Antes de que Segismundo terminara de pronunciar esa frase, las prostitutas estallaron en gritos de júbilo, alabando sus sabias palabras. Ahora que las burguesas y doncellas de la ciudad tenían algo más que perder además de su reputación, ya no se abrirían de piernas tan alegremente. Aunque a muchas de ellas las tentara la idea de ganar dinero con facilidad, la vida de una prostituta errante no las atraería en absoluto.

Mientras tanto comenzaron a agolparse otras personas que también habían concurrido a esa misa y salían de la catedral para ver qué estaba demorando tanto la partida del Emperador. Marie reconoció a Lütfried Muntprat, el burgués más rico de toda Constanza, y junto a él a Ruppertus Splendidus y al abad Hugo von Waldkron. Mientras Ruppertus oía con expresión divertida las concesiones que el Emperador tenía que hacer frente a las prostitutas, al abad se le notaba que hubiese querido ordenarle a los soldados que desnudaran y azotaran a las mujeres en el acto.

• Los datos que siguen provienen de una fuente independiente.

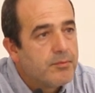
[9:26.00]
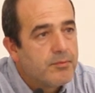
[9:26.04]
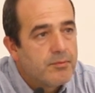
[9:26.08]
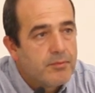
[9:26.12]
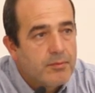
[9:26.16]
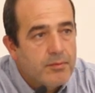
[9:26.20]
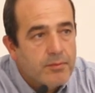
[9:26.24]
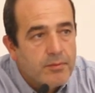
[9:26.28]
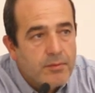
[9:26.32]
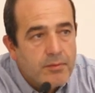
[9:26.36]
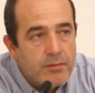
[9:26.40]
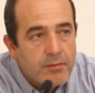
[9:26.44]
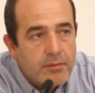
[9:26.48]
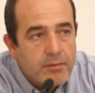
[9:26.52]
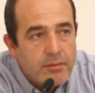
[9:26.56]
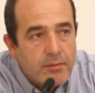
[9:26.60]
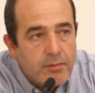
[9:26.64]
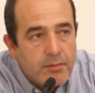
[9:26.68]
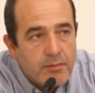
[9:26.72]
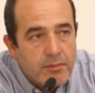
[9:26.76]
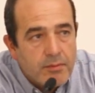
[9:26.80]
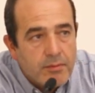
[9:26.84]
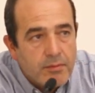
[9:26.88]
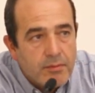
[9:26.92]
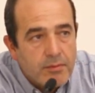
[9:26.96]
Está incluido,
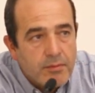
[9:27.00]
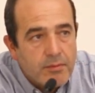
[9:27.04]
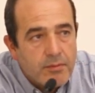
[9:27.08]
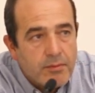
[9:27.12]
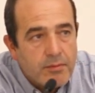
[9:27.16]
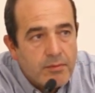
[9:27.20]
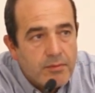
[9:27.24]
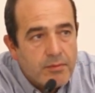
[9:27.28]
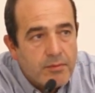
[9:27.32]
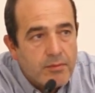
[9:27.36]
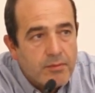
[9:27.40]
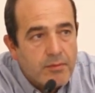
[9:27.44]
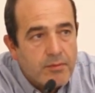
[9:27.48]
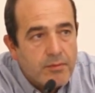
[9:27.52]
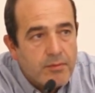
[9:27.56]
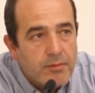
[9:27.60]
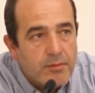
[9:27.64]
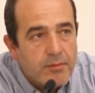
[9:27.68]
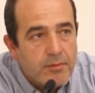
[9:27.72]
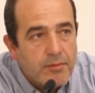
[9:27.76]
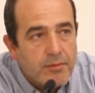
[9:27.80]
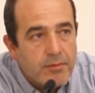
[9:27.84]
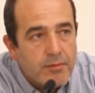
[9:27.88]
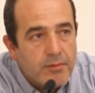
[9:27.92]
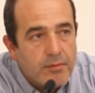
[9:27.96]
otra cuestión es que no se ha hecho,
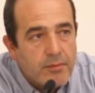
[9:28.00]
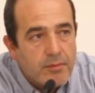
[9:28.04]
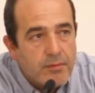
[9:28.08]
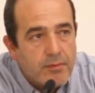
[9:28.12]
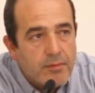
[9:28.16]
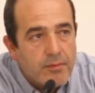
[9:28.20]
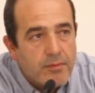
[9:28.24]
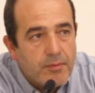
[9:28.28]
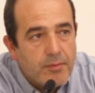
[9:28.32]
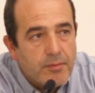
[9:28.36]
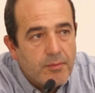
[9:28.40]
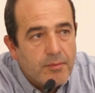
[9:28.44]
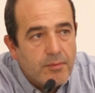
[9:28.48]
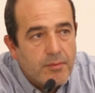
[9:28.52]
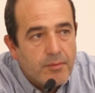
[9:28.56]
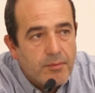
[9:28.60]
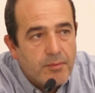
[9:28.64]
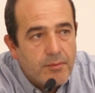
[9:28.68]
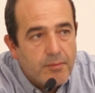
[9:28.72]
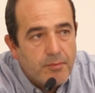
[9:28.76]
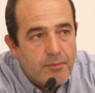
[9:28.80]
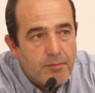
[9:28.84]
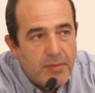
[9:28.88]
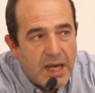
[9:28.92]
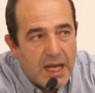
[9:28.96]
pero se ha incluido los últimos
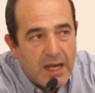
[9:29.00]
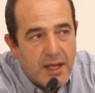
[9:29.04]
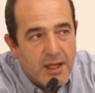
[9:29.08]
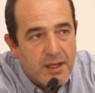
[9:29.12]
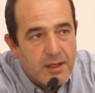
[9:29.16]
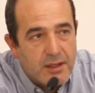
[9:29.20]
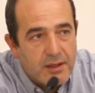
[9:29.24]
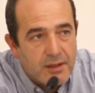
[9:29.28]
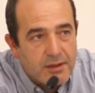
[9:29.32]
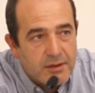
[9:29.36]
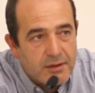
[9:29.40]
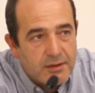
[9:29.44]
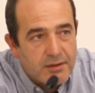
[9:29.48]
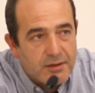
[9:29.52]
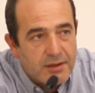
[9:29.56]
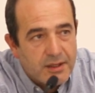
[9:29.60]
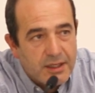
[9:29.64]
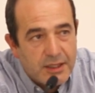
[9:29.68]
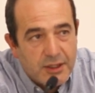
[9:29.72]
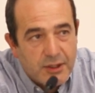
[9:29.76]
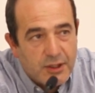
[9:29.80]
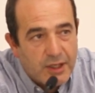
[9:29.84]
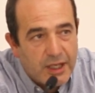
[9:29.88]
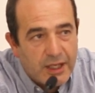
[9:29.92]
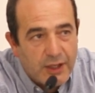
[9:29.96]
tres Vale,
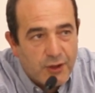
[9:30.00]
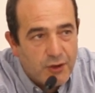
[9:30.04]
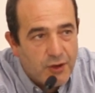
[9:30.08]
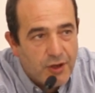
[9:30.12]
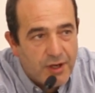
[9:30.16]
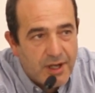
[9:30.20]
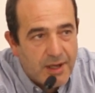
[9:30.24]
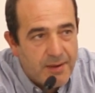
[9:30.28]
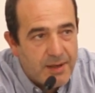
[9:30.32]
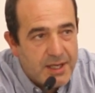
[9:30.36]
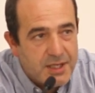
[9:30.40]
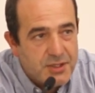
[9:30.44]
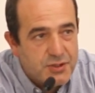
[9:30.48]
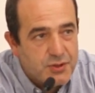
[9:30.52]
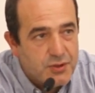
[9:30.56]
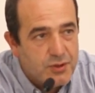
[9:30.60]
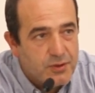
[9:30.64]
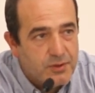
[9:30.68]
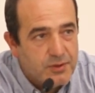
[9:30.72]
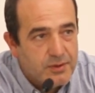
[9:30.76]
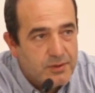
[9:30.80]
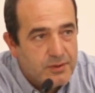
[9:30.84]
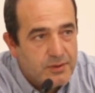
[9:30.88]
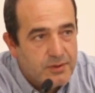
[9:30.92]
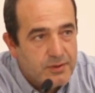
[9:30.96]
ignoraba
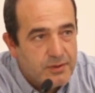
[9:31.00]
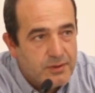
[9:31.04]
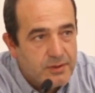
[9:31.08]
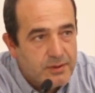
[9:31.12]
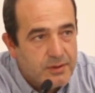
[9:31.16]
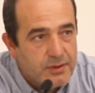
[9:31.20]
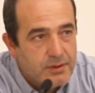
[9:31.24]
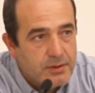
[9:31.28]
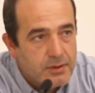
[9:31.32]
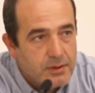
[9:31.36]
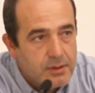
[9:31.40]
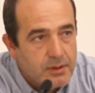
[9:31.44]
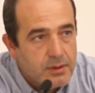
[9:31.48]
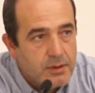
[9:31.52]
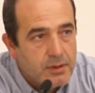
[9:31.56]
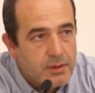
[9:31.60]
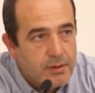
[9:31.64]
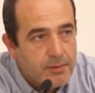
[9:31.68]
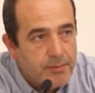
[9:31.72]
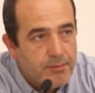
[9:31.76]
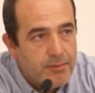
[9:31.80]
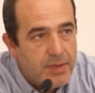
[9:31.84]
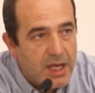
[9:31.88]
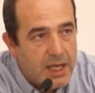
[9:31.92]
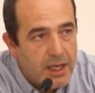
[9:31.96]
eso. Pues, eh,
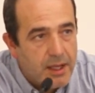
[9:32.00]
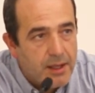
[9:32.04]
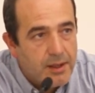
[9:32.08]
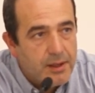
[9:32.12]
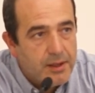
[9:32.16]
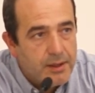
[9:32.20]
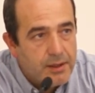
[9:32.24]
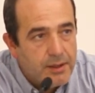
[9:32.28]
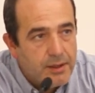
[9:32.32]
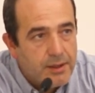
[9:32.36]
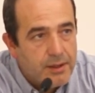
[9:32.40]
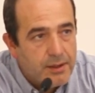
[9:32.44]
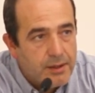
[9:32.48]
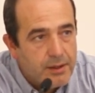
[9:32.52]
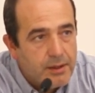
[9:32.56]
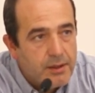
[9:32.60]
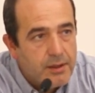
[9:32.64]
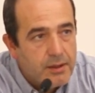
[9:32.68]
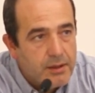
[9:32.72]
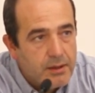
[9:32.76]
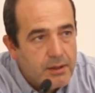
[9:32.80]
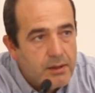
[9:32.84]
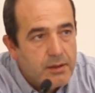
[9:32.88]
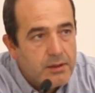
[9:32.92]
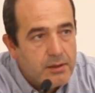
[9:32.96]
yo vale. puedo afirmar
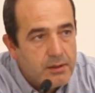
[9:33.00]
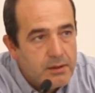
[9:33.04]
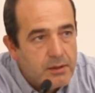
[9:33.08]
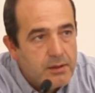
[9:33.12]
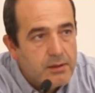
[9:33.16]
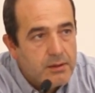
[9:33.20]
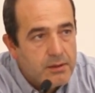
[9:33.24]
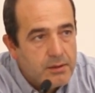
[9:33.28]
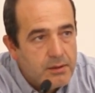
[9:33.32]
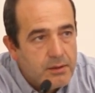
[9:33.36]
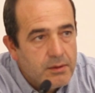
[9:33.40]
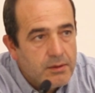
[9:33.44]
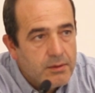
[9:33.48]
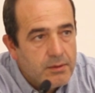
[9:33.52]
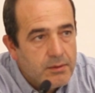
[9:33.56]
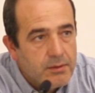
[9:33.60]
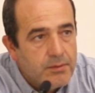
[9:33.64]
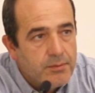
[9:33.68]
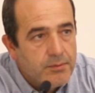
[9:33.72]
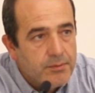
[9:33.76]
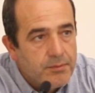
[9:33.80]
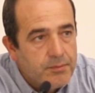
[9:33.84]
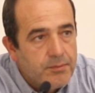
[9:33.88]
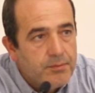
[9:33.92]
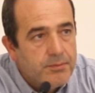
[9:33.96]
y te lo puedo eh,
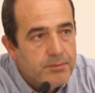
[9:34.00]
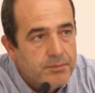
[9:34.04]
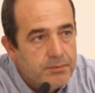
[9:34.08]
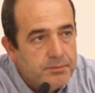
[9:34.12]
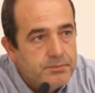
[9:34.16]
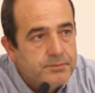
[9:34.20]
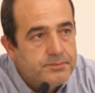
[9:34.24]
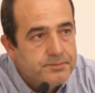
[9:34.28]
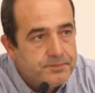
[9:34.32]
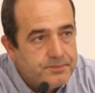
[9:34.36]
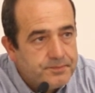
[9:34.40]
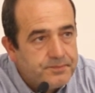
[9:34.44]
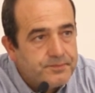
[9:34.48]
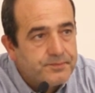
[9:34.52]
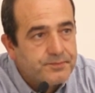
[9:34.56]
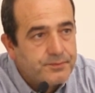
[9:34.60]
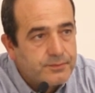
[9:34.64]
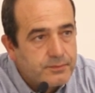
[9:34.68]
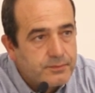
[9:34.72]
acreditar y demostrar.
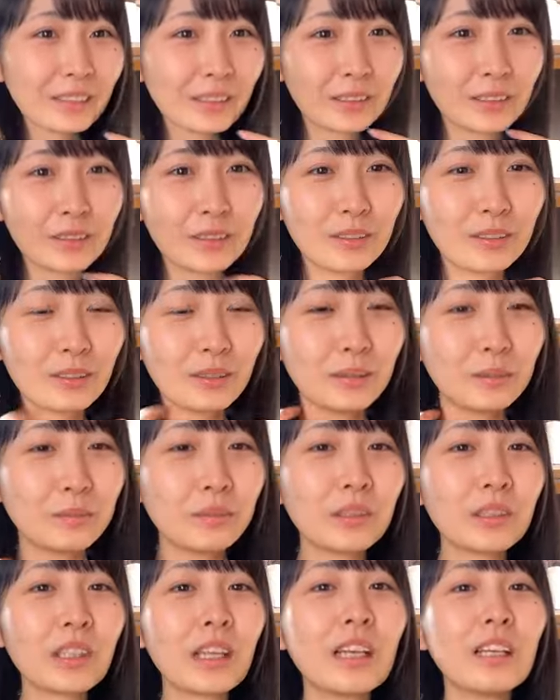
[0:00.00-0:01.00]
そう
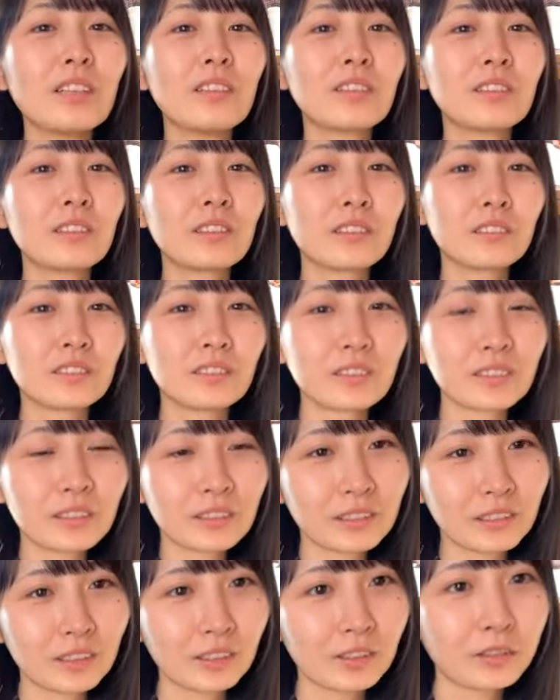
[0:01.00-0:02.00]
舞台のと
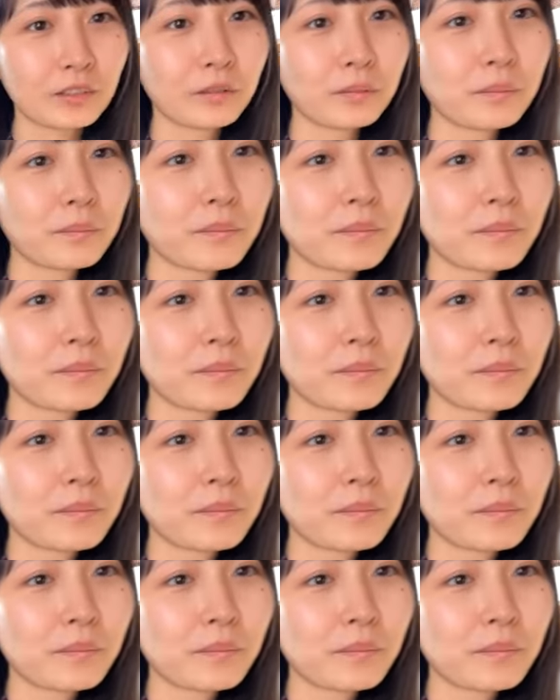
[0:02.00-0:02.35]
そう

Marie se estremeció al pensar que su prima había estado a punto de caer en las garras de aquel hombre, y supo que era el momento de actuar si es que quería que aquel tumulto que había puesto en escena cumpliera su cometido. Mientras el resto de las prostitutas comenzaban a abrirle paso al Emperador, se acercó a Madeleine y levantó la mano.

—Pero ¿y qué hay de las muchachas que han caído en manos de canallas miserables que les han hecho perder su virtud por la fuerza?

La voz de Marie hizo que las prostitutas volvieran a acercarse. Ella vio muchos rostros que la observaban expectantes, se puso bien erguida y subió las escaleras. Al hacerlo, su mirada se paseó por el rostro de Ruppert. Su antiguo prometido la había reconocido y la miraba como si la tierra se hubiese abierto ante sus ojos y escupido un demonio. Sin embargo, no era él el destinatario de su primer golpe.

Marie le dio la espalda a su antiguo prometido y se plantó delante de Alban Pfefferhart.

—Quiero que me informéis acerca del paradero de mi prima Hedwig Flühi, la hija del maestro tonelero Mombert Flühi.